ABOUT THIS TASK: Bring back every record exactly, except for the pictures, which stay out.
*** DATA PROVIDED
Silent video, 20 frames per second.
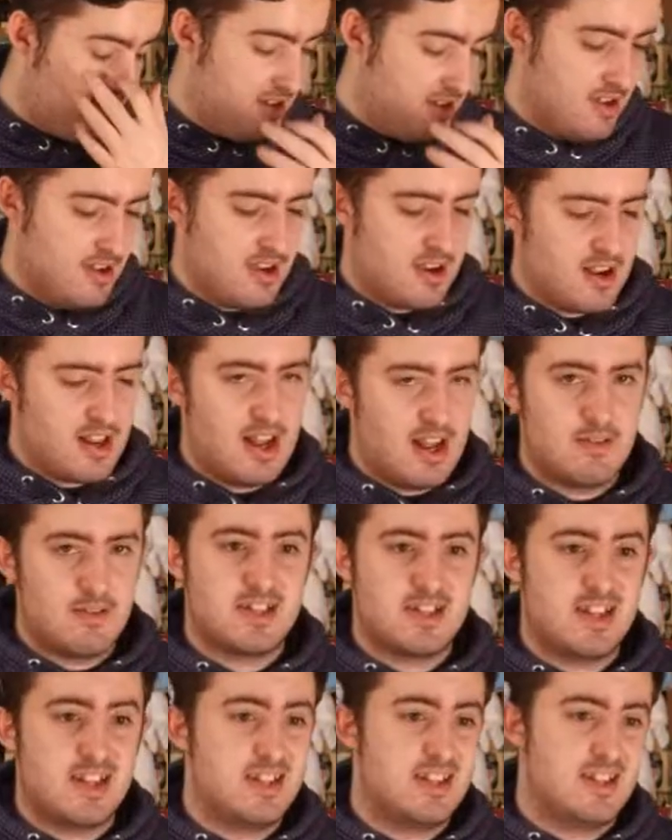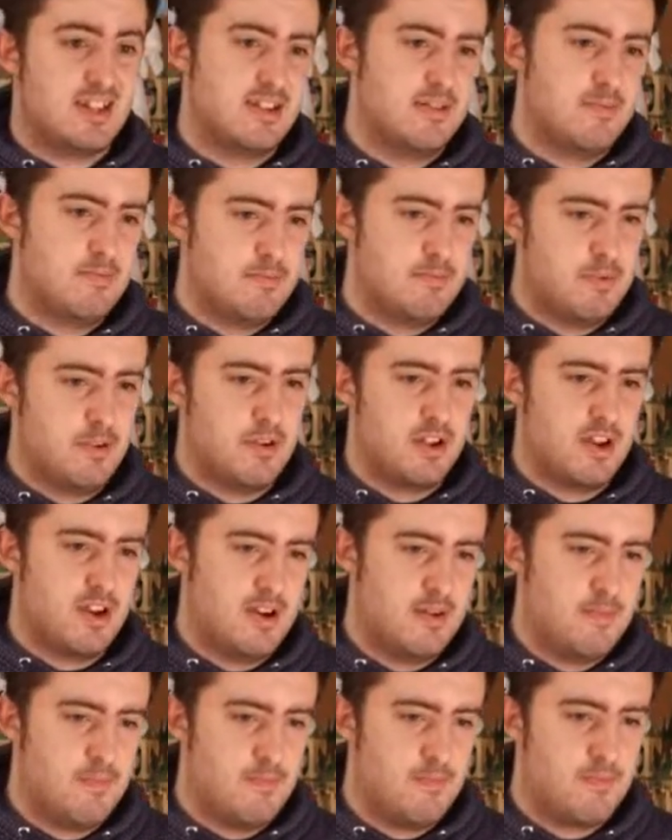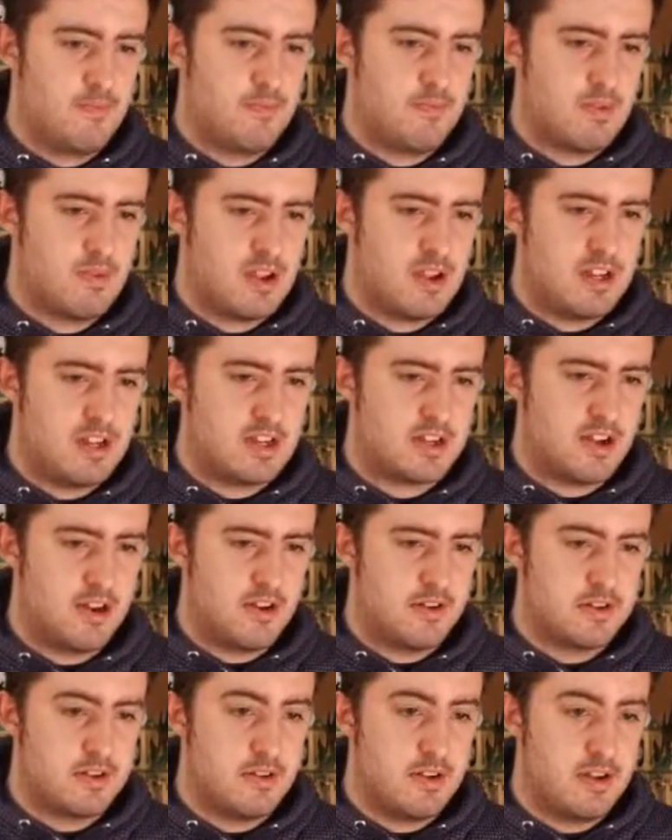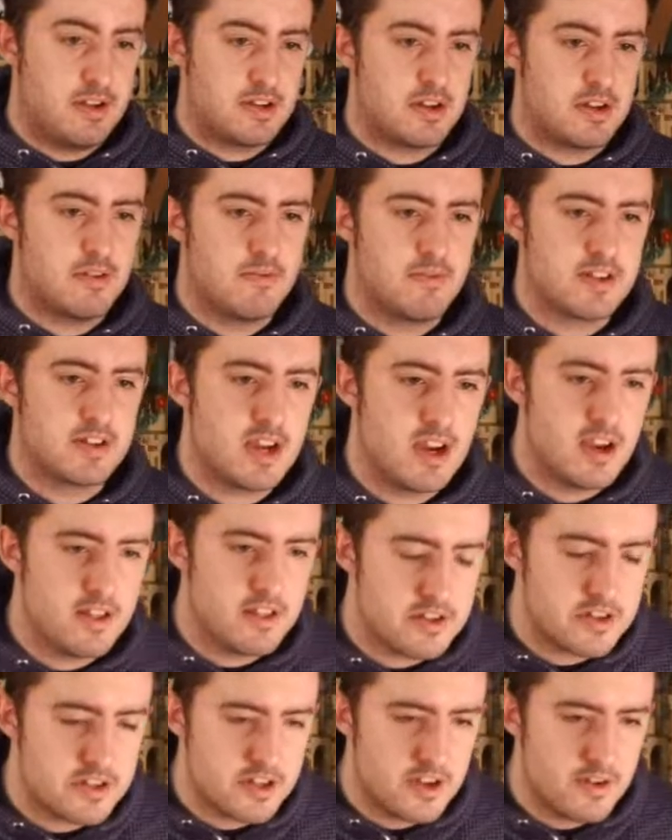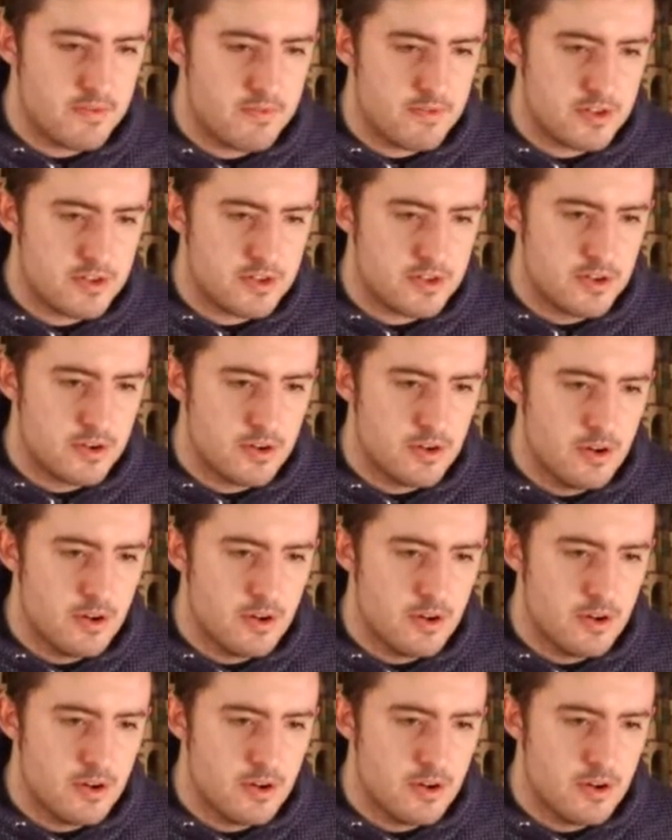Cloud City, but it's gonna retire this year for sure.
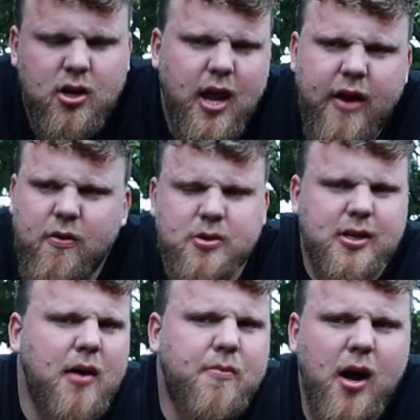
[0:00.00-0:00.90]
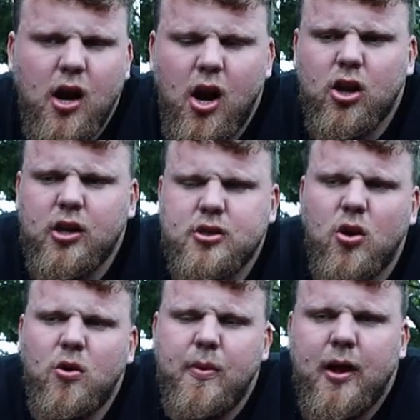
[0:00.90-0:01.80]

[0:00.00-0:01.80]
You know, everyone's getting better at Hercules Hold,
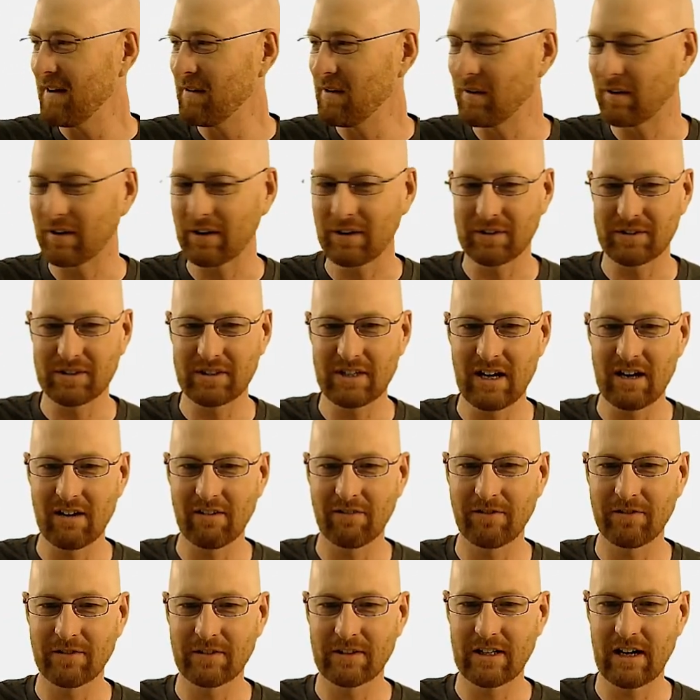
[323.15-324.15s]
We want to go
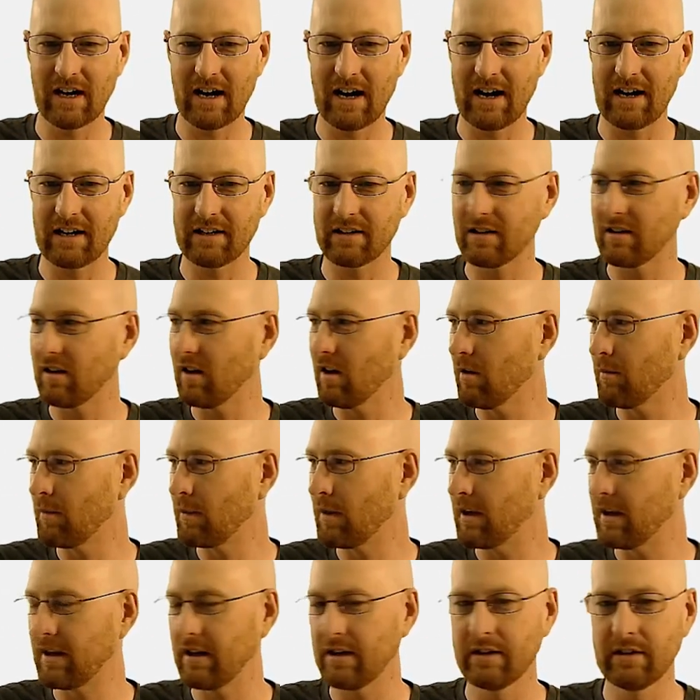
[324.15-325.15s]
self dot
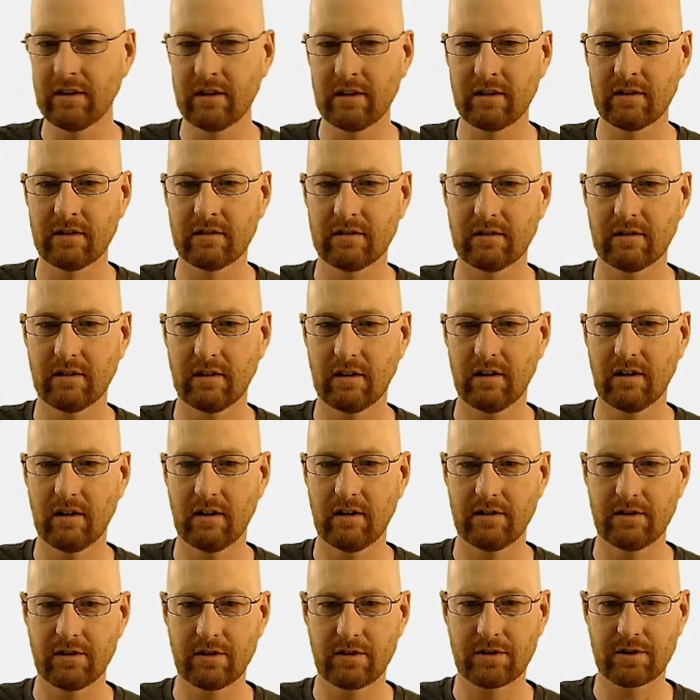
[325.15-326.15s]
open
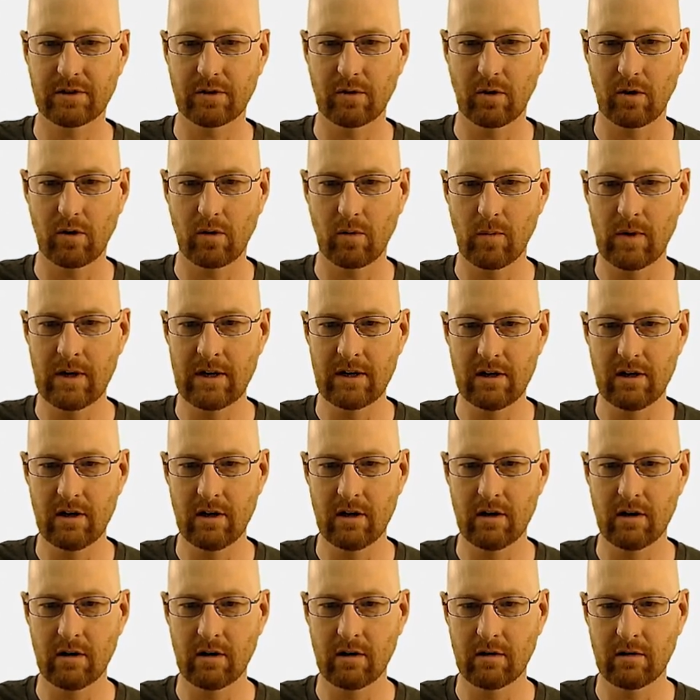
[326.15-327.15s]
underscore
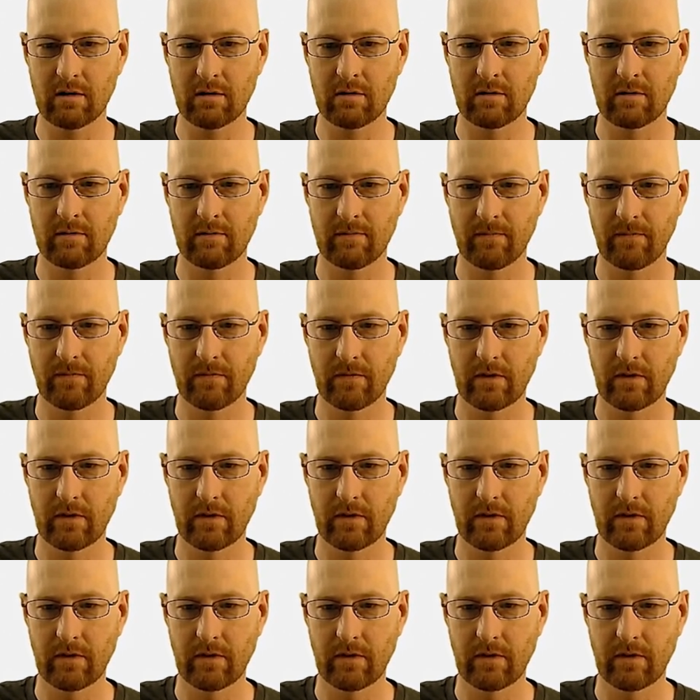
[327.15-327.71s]
window.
******
SOLUTION TO THIS TASK:
Silent video, 20 frames per second.
Cloud City, but it's gonna retire this year for sure.
[0:00.00-0:00.90]
[0:00.90-0:01.80]

[0:00.00-0:01.80]
You know, everyone's getting better at Hercules Hold,
[323.15-324.15s]
We want to go
[324.15-325.15s]
self dot
[325.15-326.15s]
open
[326.15-327.15s]
underscore
[327.15-327.71s]
window.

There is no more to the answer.